(Dataset records)
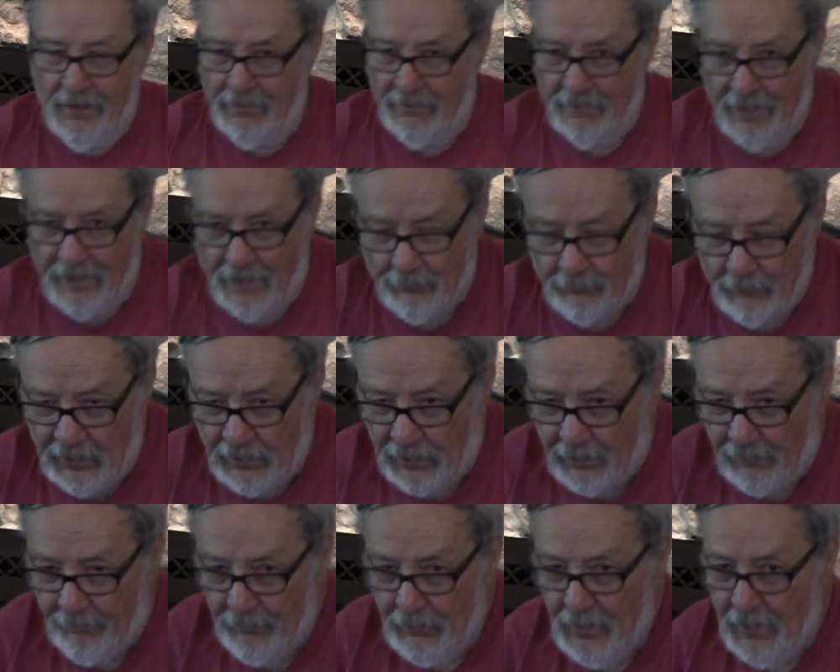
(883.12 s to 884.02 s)
not
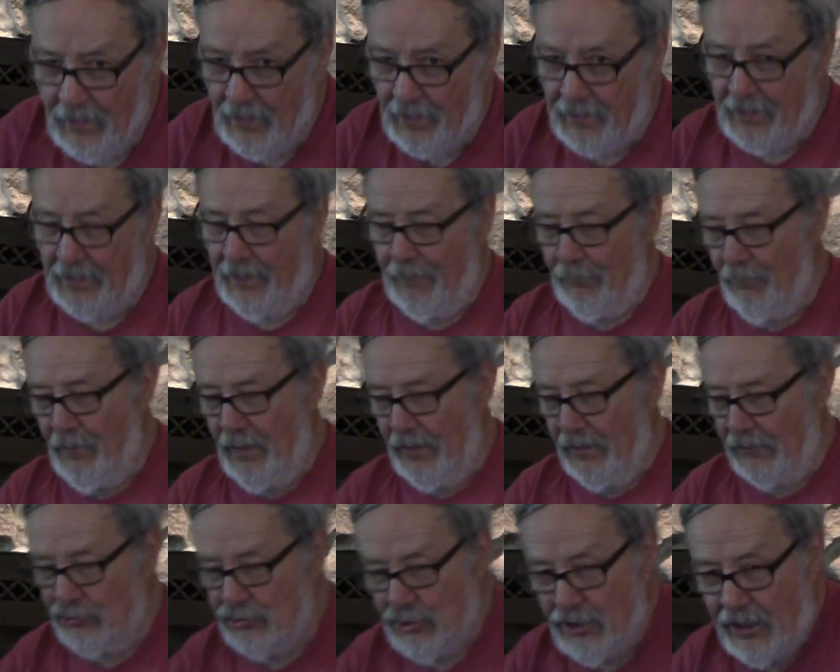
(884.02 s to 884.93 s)
me. I got
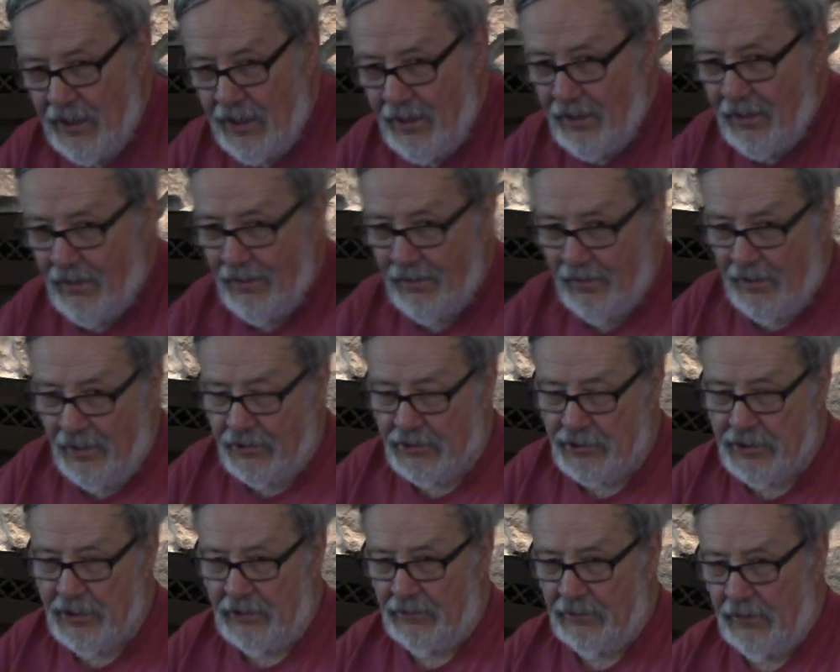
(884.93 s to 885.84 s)
my chair, and I
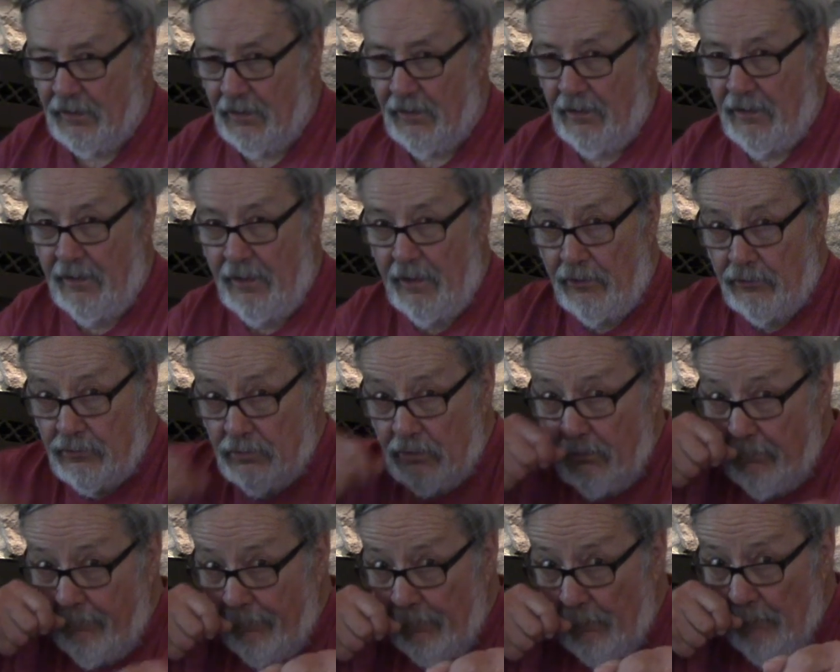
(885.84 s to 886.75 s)
sit there, and I
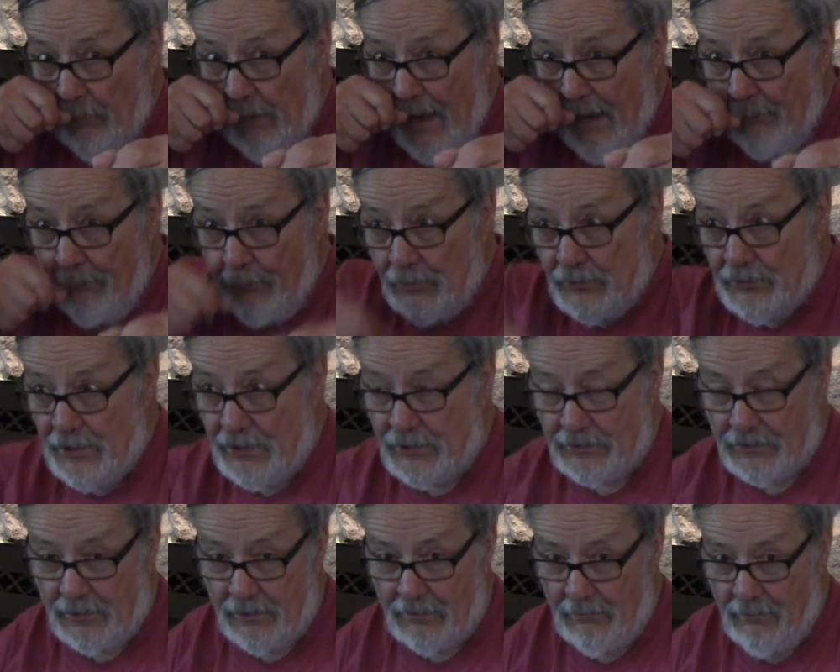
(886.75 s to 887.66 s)
shoot from that
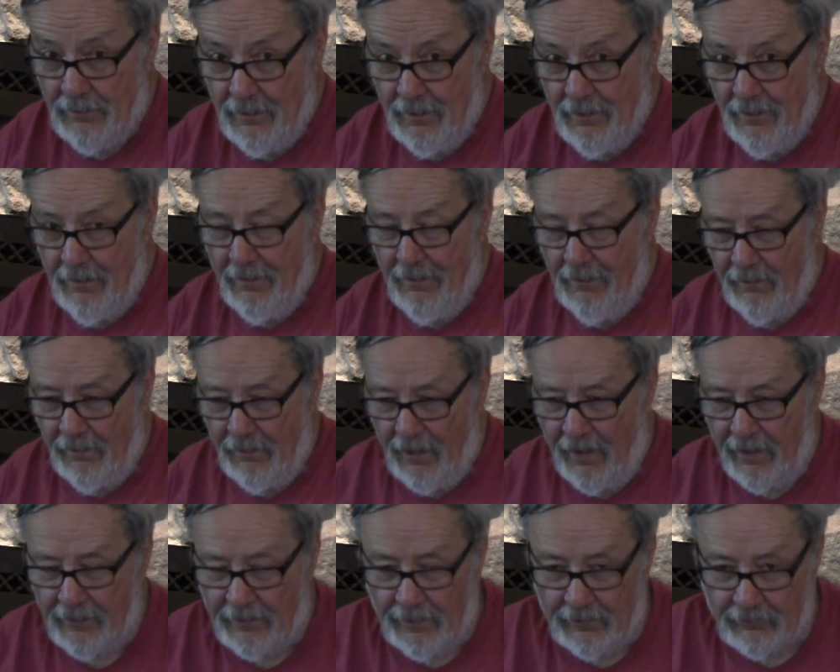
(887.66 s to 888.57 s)
position.
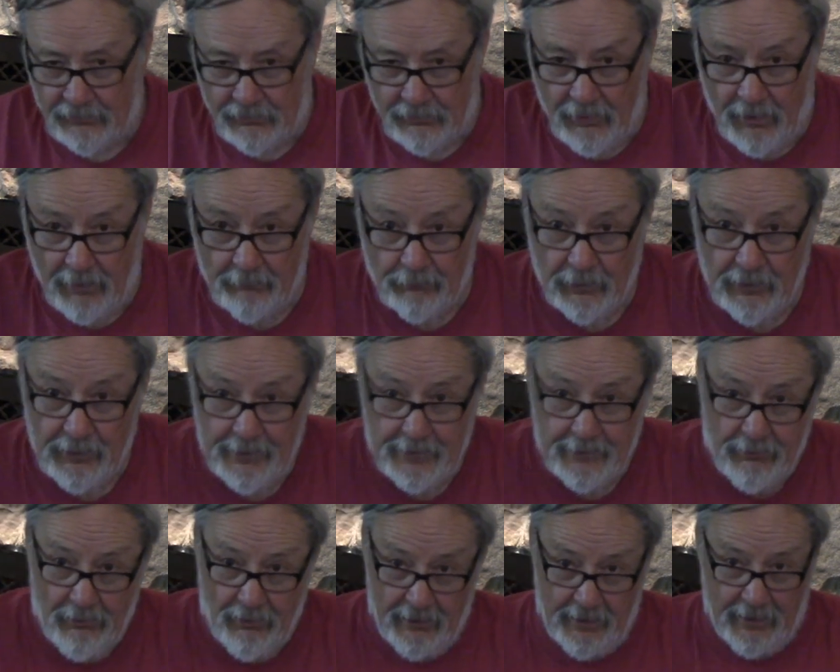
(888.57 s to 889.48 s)
I get so I'm really
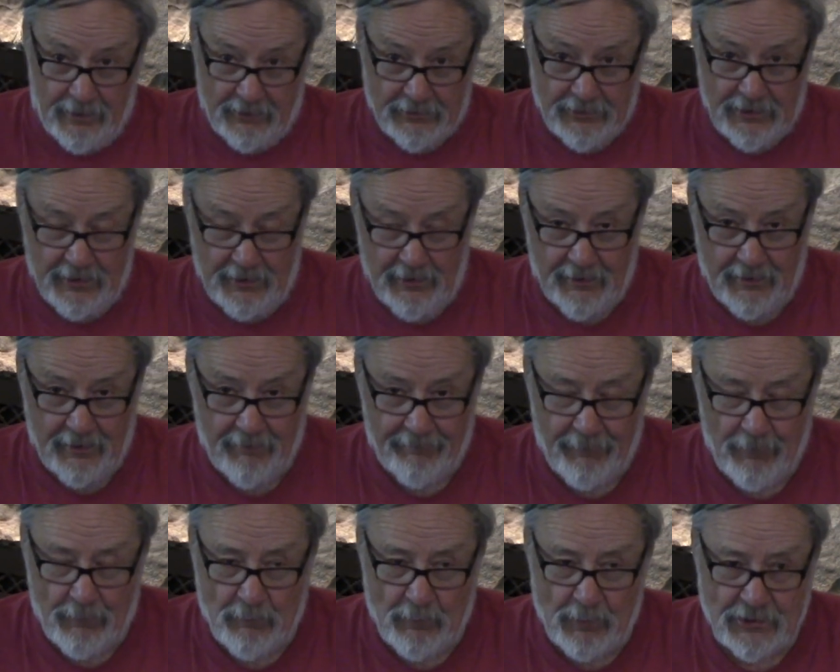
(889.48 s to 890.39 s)
good at sitting
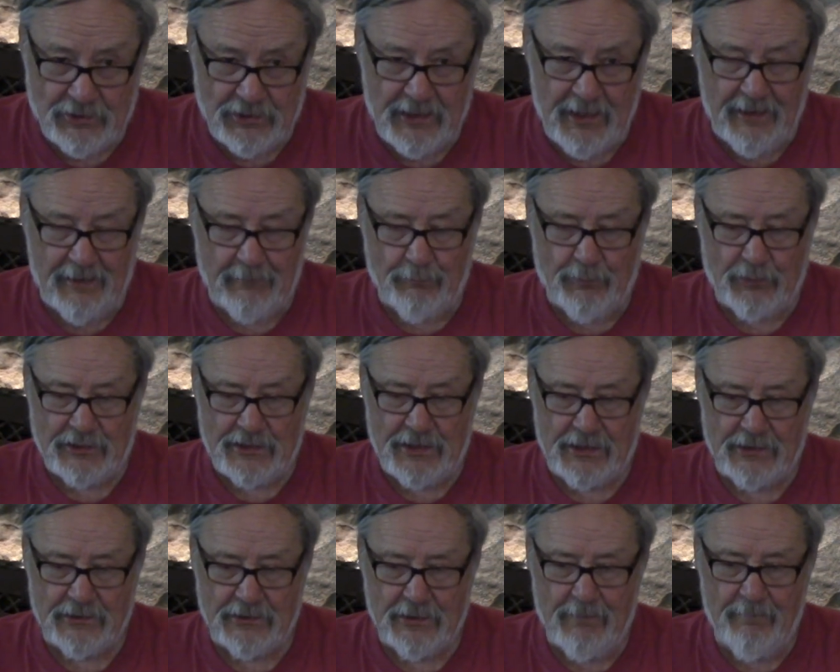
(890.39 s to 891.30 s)
from a sitting
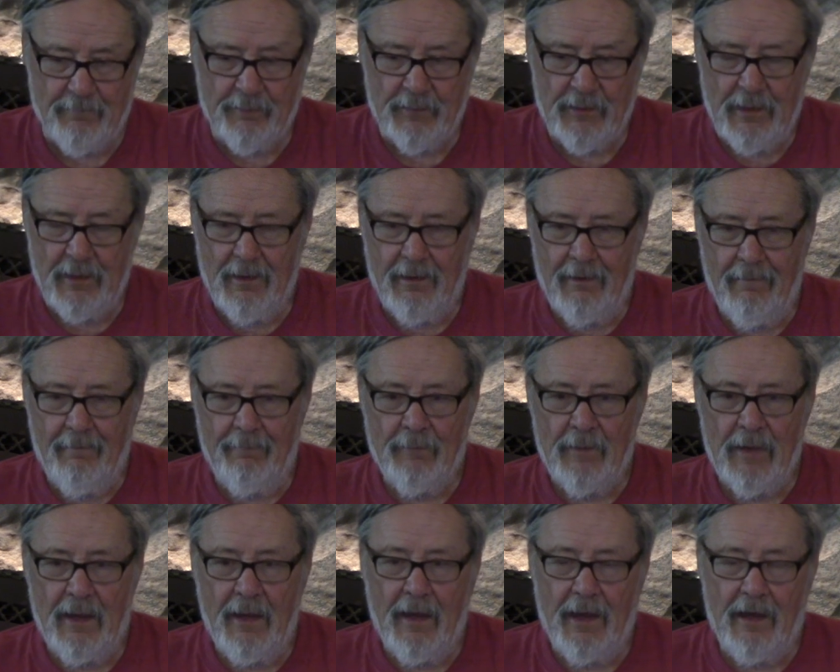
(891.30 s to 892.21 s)
position.
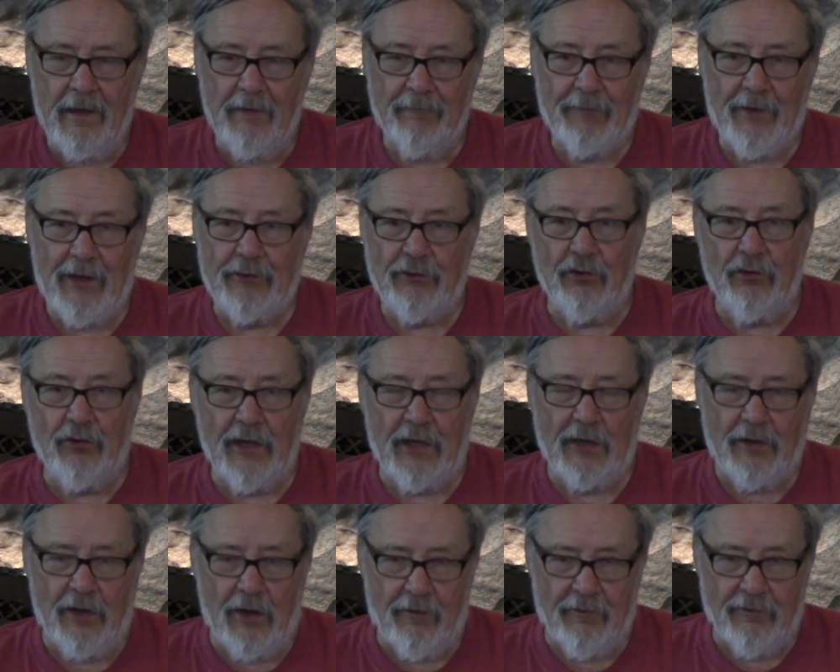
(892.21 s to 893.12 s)
And if I do
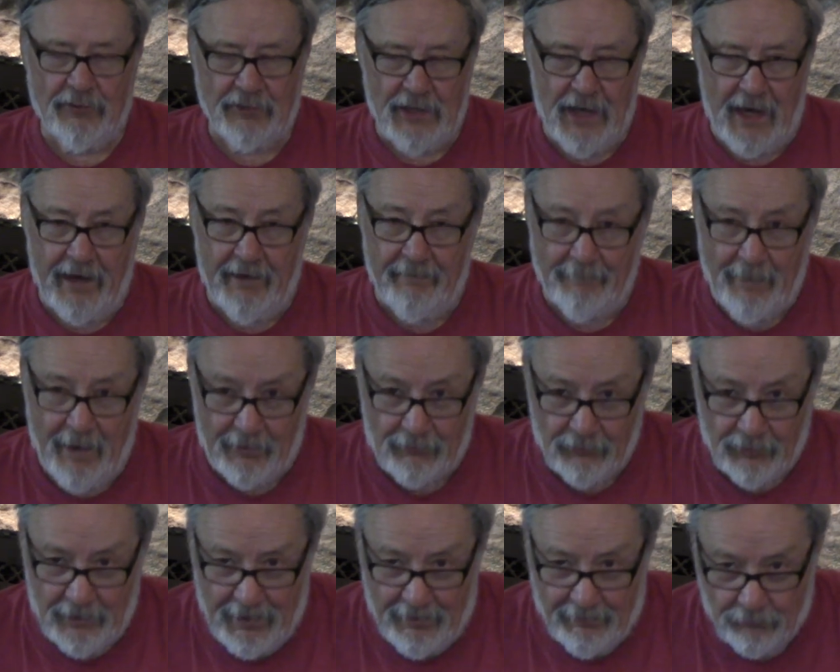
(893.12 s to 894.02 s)
get nervous, I'm not
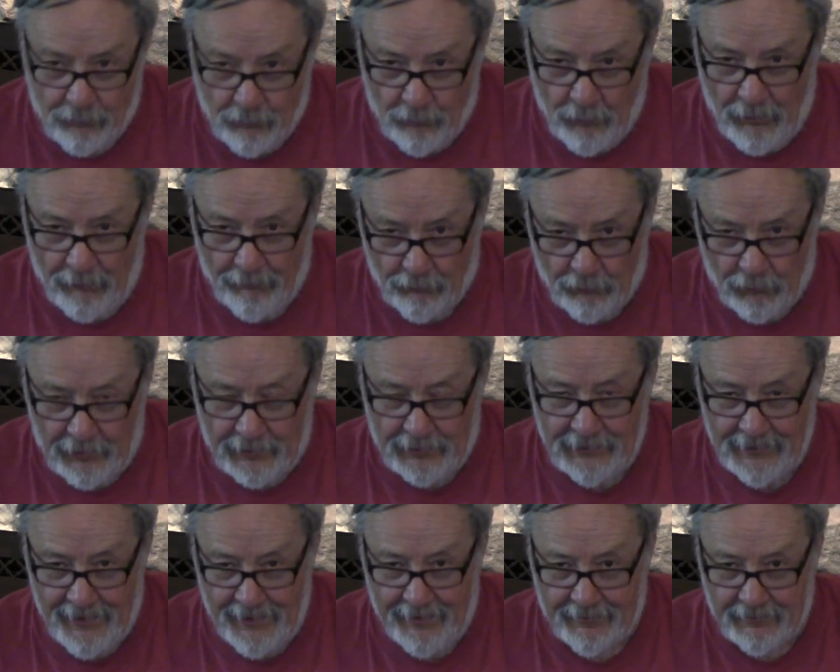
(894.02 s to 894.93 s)
going to have quivering
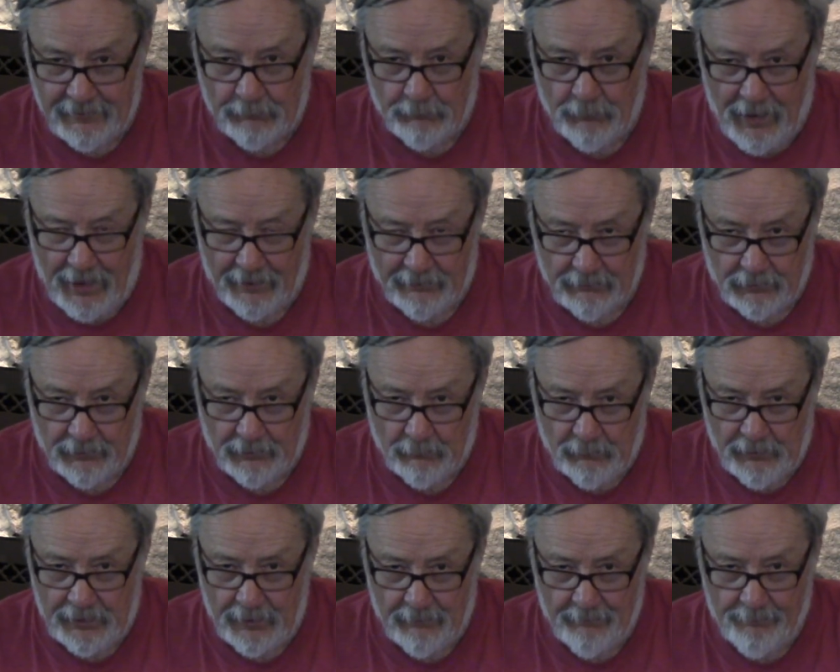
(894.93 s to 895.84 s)
legs
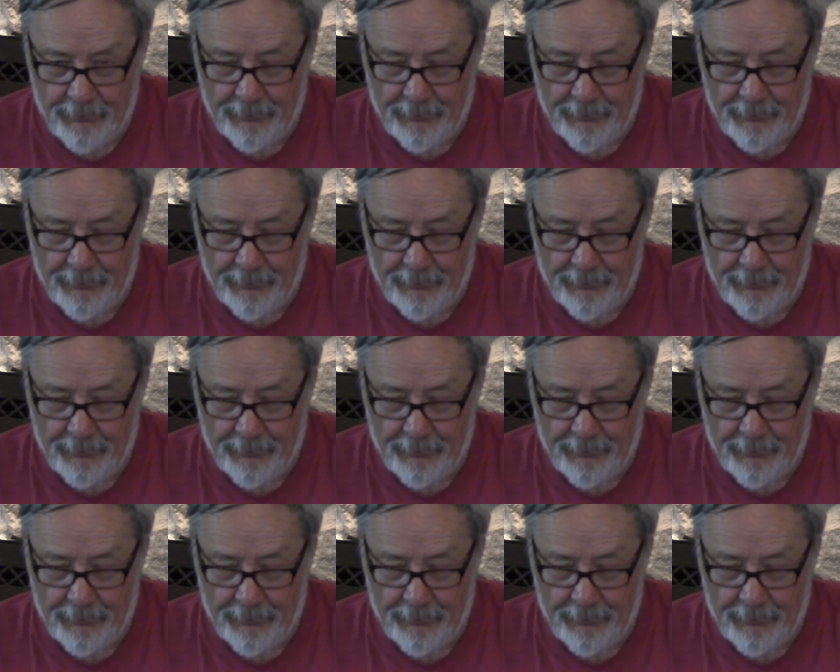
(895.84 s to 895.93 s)
bothering me.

WHAT IS BEING ASKED >> Beginning with the line with "(886.75 s to 887.66 s)", repeat the entries above exactly, up to and including the last line, leaving out pictures.

REPLY >>
(886.75 s to 887.66 s)
shoot from that
(887.66 s to 888.57 s)
position.
(888.57 s to 889.48 s)
I get so I'm really
(889.48 s to 890.39 s)
good at sitting
(890.39 s to 891.30 s)
from a sitting
(891.30 s to 892.21 s)
position.
(892.21 s to 893.12 s)
And if I do
(893.12 s to 894.02 s)
get nervous, I'm not
(894.02 s to 894.93 s)
going to have quivering
(894.93 s to 895.84 s)
legs
(895.84 s to 895.93 s)
bothering me.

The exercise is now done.